Shareholders Meeting 2011: Debt Limit
Shareholders Meeting 2011: Debt Limit

Warren Buffett says if Congress fails to raise the U.S. debt limit, it would be its "most asinine act" ever.

But he told shareholders today there's "no chance" lawmakers will fail to do so, despite "waste of time" debates on Capitol Hill.

While Buffett doesn't want the nation to keep increasing its debt relative to GDP, he says there's shouldn't be a legislated debt limit to begin with, because circumstances change.

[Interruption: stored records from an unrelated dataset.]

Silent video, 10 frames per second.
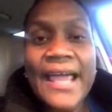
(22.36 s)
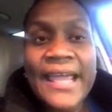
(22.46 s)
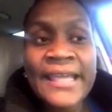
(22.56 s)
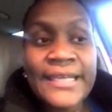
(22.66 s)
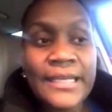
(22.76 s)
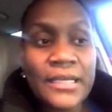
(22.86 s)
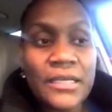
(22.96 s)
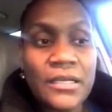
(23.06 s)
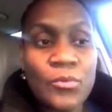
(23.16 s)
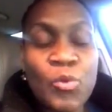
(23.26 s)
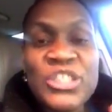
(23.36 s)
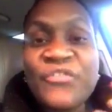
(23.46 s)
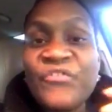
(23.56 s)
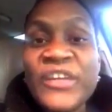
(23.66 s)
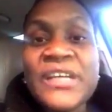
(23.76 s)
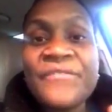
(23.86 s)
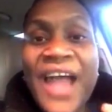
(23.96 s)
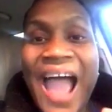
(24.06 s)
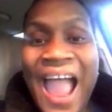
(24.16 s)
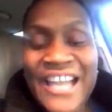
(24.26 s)
It was full of
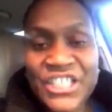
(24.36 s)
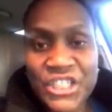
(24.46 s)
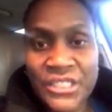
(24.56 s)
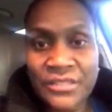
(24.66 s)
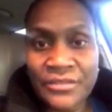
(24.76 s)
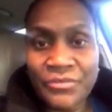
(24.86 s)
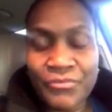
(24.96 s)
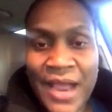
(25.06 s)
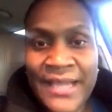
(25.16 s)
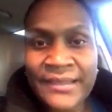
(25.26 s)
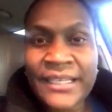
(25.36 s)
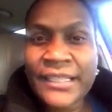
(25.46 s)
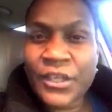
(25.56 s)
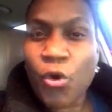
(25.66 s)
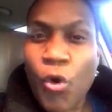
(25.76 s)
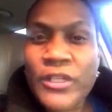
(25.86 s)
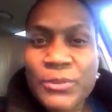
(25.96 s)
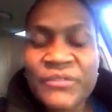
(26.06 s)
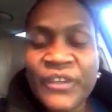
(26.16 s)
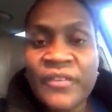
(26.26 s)
action, right? The course
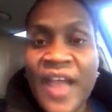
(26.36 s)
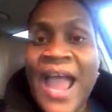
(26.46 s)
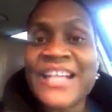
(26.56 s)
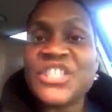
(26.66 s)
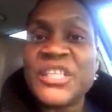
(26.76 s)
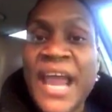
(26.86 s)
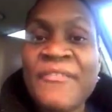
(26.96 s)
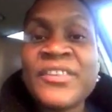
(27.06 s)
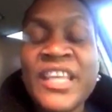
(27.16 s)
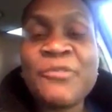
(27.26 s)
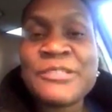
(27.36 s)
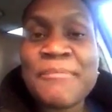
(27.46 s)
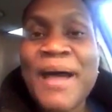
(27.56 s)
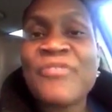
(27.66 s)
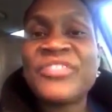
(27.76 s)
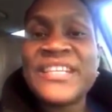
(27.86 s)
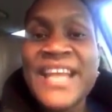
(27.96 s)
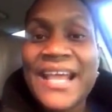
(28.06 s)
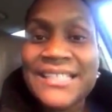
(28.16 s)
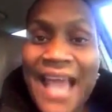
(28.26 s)
was full of action. Everything was about the
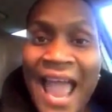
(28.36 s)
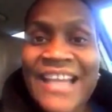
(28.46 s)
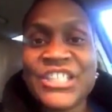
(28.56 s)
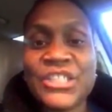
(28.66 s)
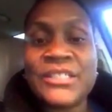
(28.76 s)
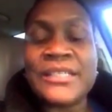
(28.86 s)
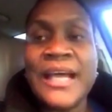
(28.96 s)
next actions.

Buffett says the U.S. will not "have a debt crisis of any kind as long as we keep issuing our notes in our own currency." Inflation resulting from a "printing press" approach, however, is a serious threat.

Warren Buffett on the exhibition hall floor at the Berkshire Hathaway shareholders meeting in Omaha, April 30, 2011
Lacy O'Toole/CNBC
Warren Buffett on the exhibition hall floor at the Berkshire Hathaway shareholders meeting in Omaha, April 30, 2011

Charlie Munger's view: the political parties are competing with each other to see who can be the most stupid, and they keep topping themselves.

If the debt limit is not raised, the government would run out of money, forcing a significant shutdown.

The current $14.3 trillion limit expires on May 16, although the administration has said it will be able to juggle some funds so that a shutdown would not happen immediately.